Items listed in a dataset
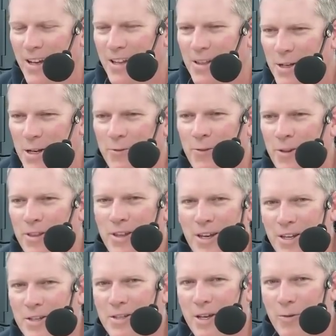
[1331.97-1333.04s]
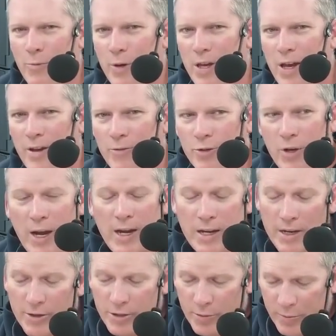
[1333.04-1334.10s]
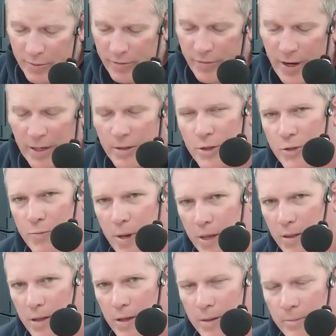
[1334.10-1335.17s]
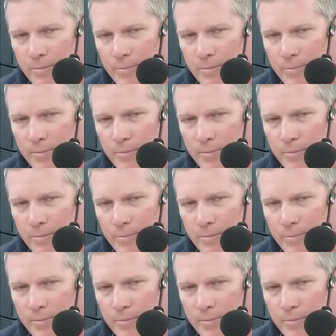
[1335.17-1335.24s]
The different things that we have tried here to perfect this method.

* Work instruction *
Apart from the pictures, write every entry out again exactly.

* Result of the task *
[1331.97-1333.04s]
[1333.04-1334.10s]
[1334.10-1335.17s]
[1335.17-1335.24s]
The different things that we have tried here to perfect this method.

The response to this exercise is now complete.